→ **Exercise prompt**
Restate each record word for word, omitting whatever pictures it holds.

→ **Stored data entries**
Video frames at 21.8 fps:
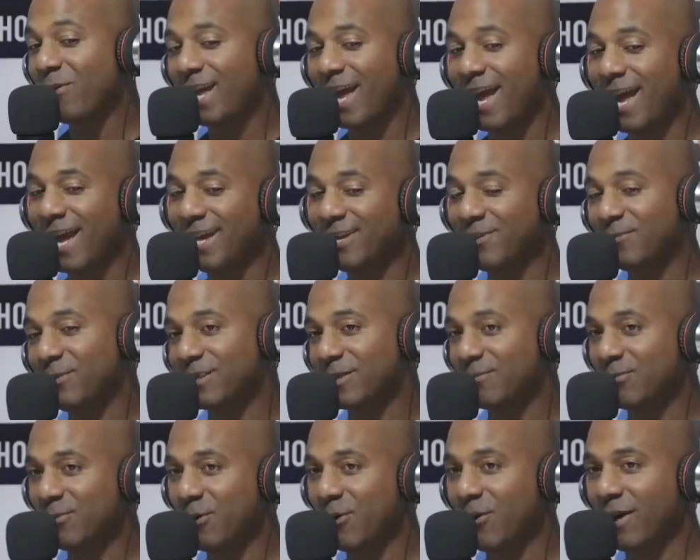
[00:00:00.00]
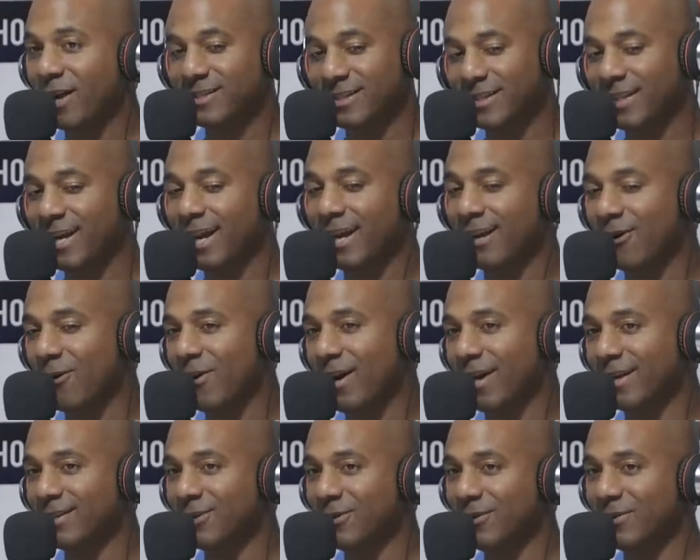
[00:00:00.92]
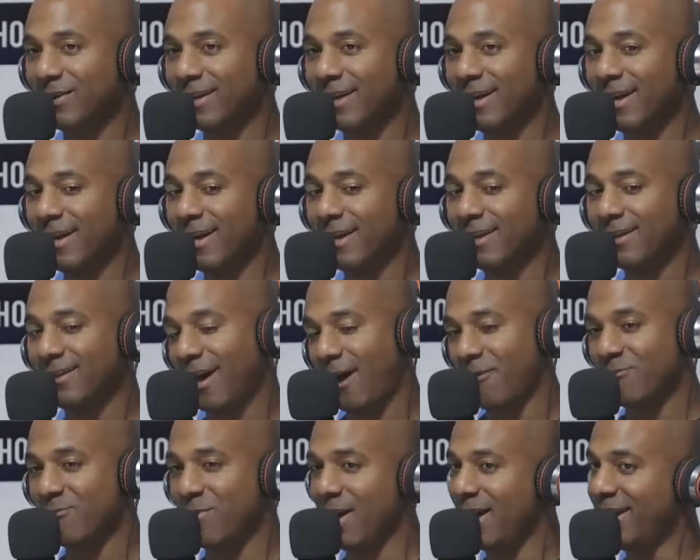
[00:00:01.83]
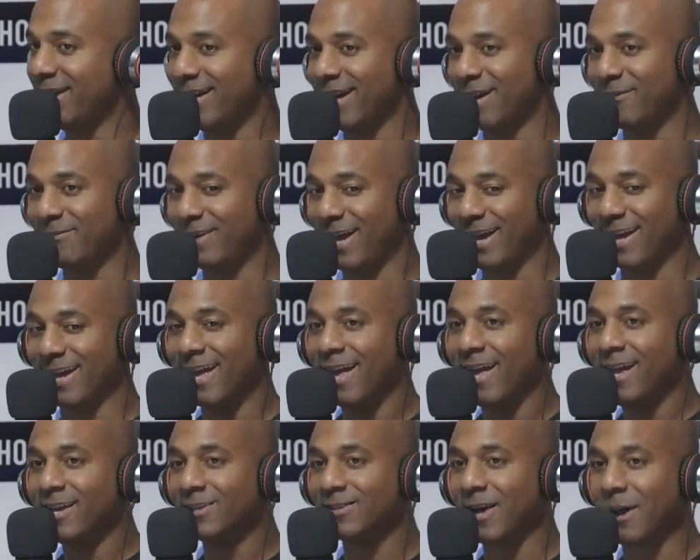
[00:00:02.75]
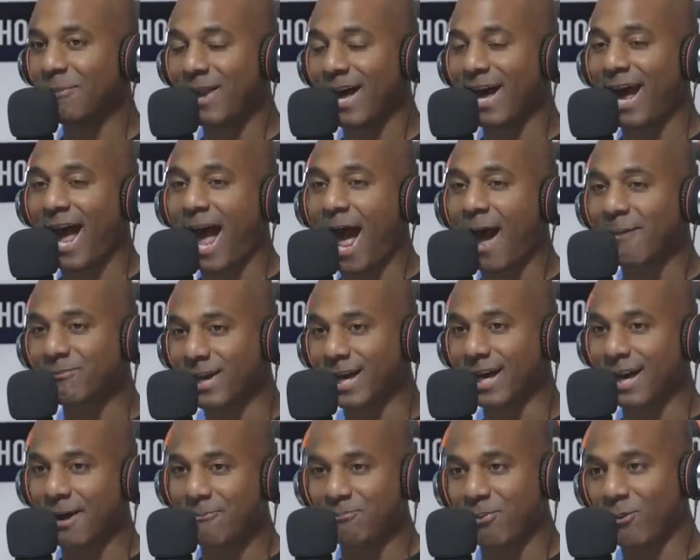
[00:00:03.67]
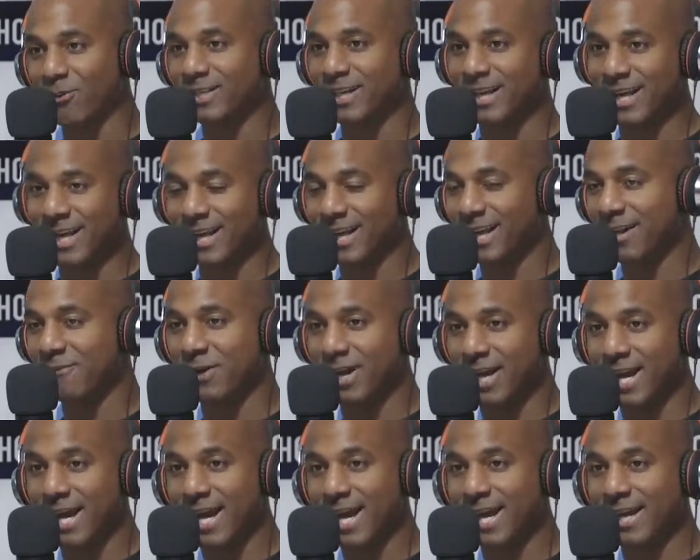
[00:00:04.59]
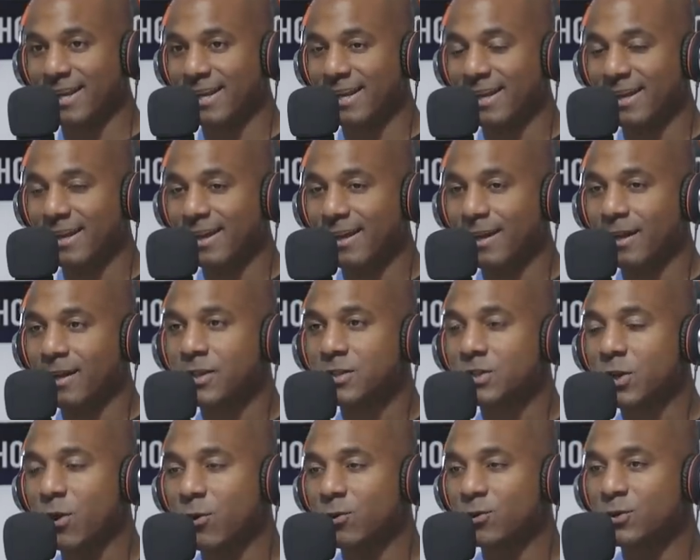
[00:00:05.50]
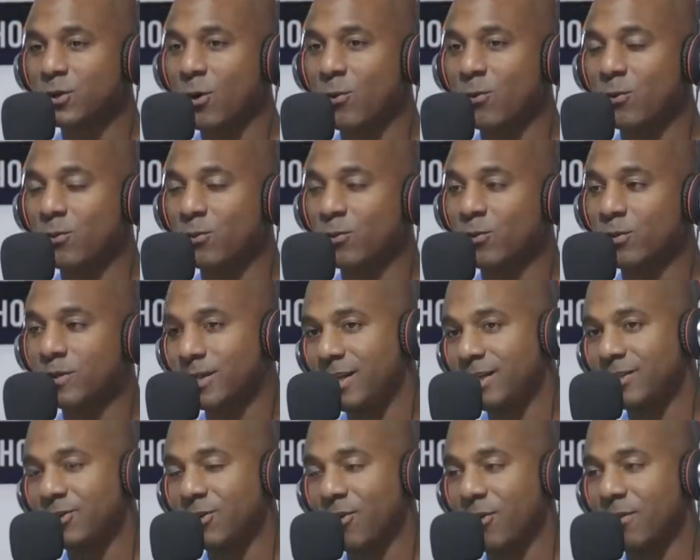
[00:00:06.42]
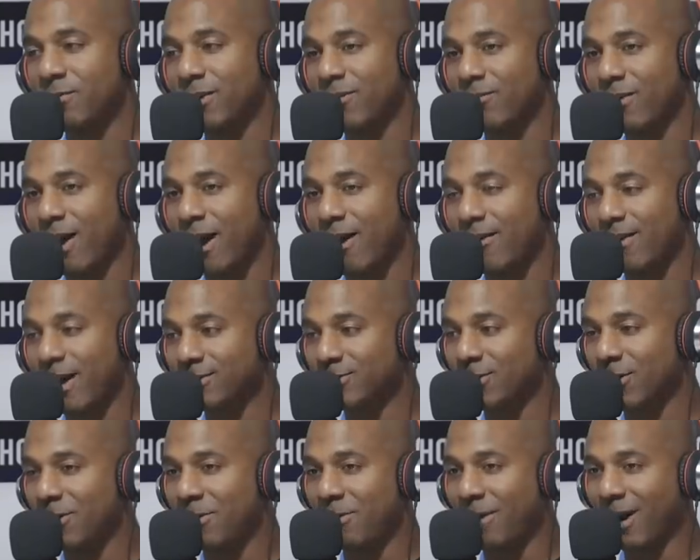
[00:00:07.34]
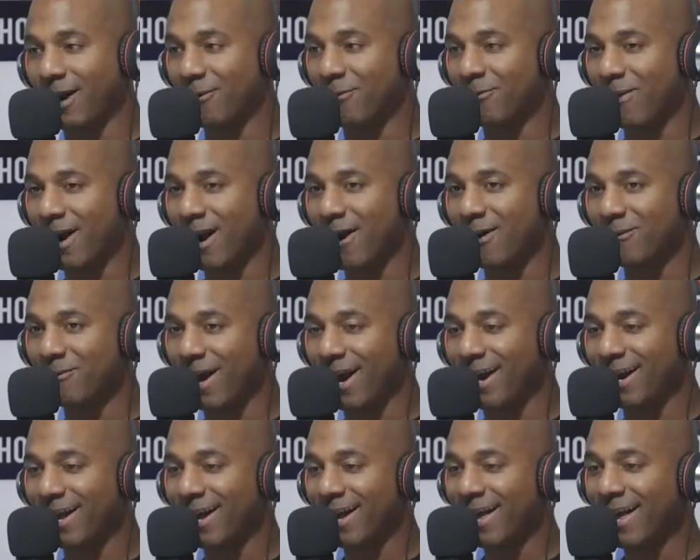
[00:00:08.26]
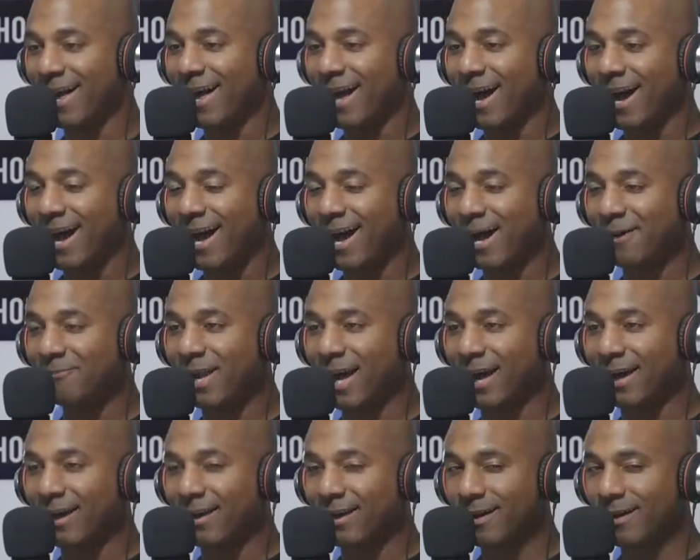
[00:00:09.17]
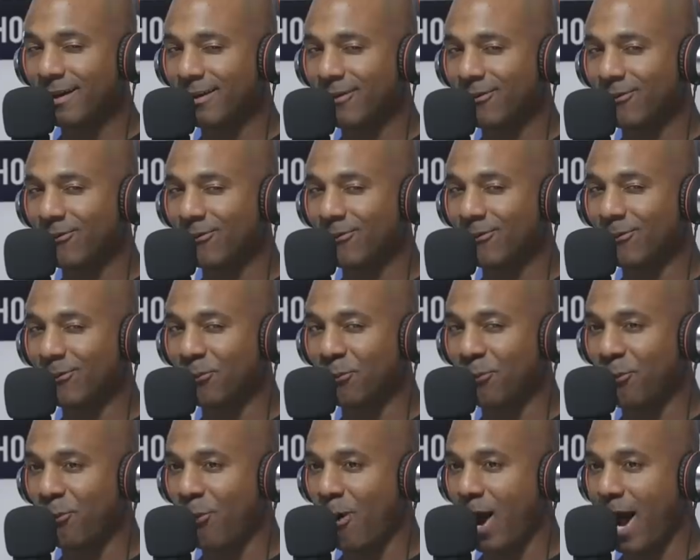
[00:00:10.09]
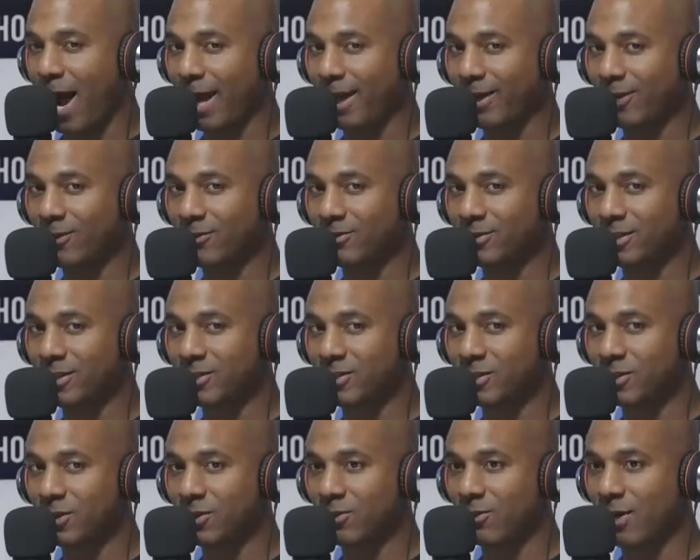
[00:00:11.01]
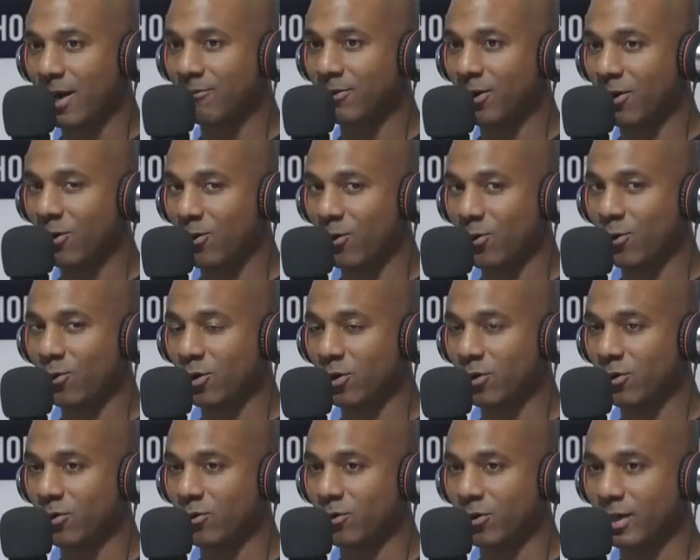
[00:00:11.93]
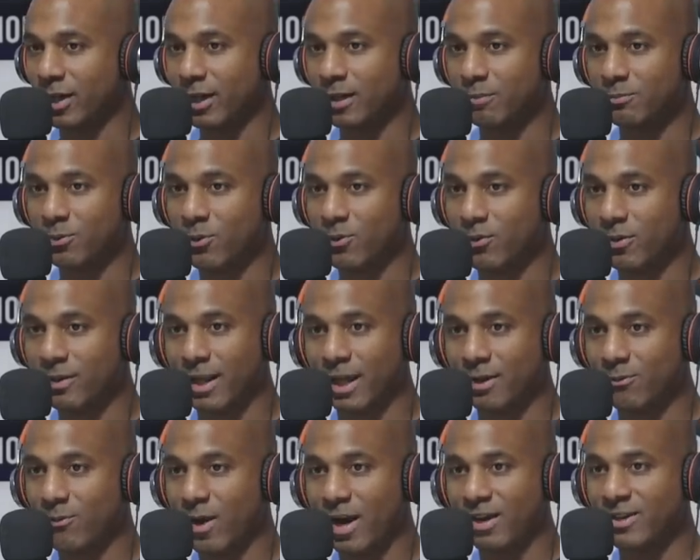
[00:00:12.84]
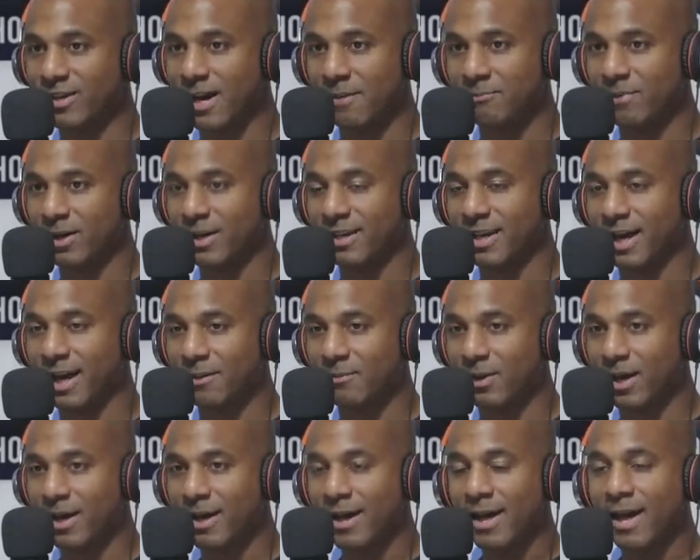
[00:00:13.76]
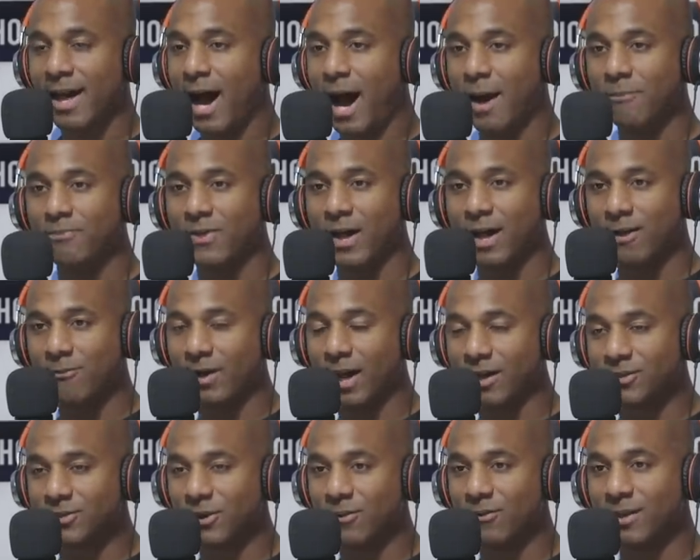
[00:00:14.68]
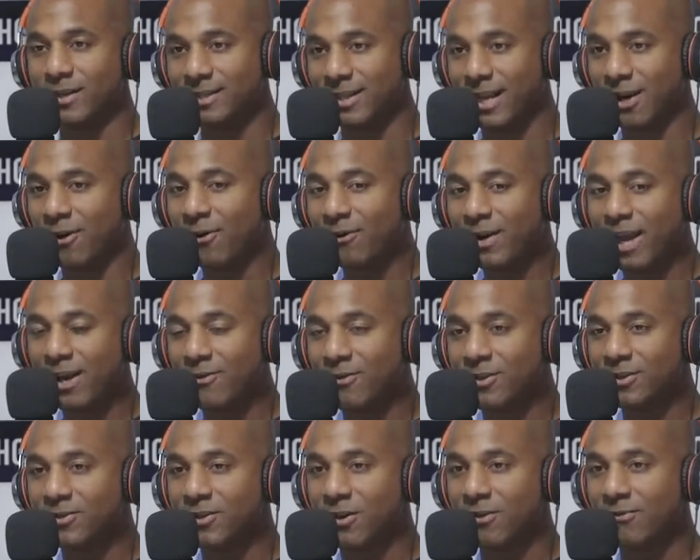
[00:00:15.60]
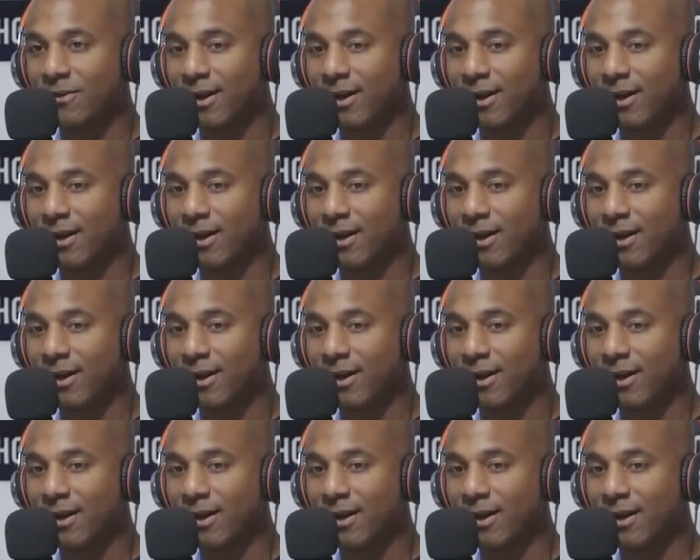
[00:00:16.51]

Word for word: okay, you want some more? I said, yeah, go ahead, dude. I'm ready. I'm like, so I'm like, I'm thinking I supposed a hit, give her a hint. So so when she turned me around, I turned back around, right? I'm like, why does she still have her whole little get up on? Like, why you not butt naked? But I'm thinking when I turn around, she's like, okay, you can turn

→ **Reply to the task**
Video frames at 21.8 fps:
[00:00:00.00]
[00:00:00.92]
[00:00:01.83]
[00:00:02.75]
[00:00:03.67]
[00:00:04.59]
[00:00:05.50]
[00:00:06.42]
[00:00:07.34]
[00:00:08.26]
[00:00:09.17]
[00:00:10.09]
[00:00:11.01]
[00:00:11.93]
[00:00:12.84]
[00:00:13.76]
[00:00:14.68]
[00:00:15.60]
[00:00:16.51]

Word for word: okay, you want some more? I said, yeah, go ahead, dude. I'm ready. I'm like, so I'm like, I'm thinking I supposed a hit, give her a hint. So so when she turned me around, I turned back around, right? I'm like, why does she still have her whole little get up on? Like, why you not butt naked? But I'm thinking when I turn around, she's like, okay, you can turn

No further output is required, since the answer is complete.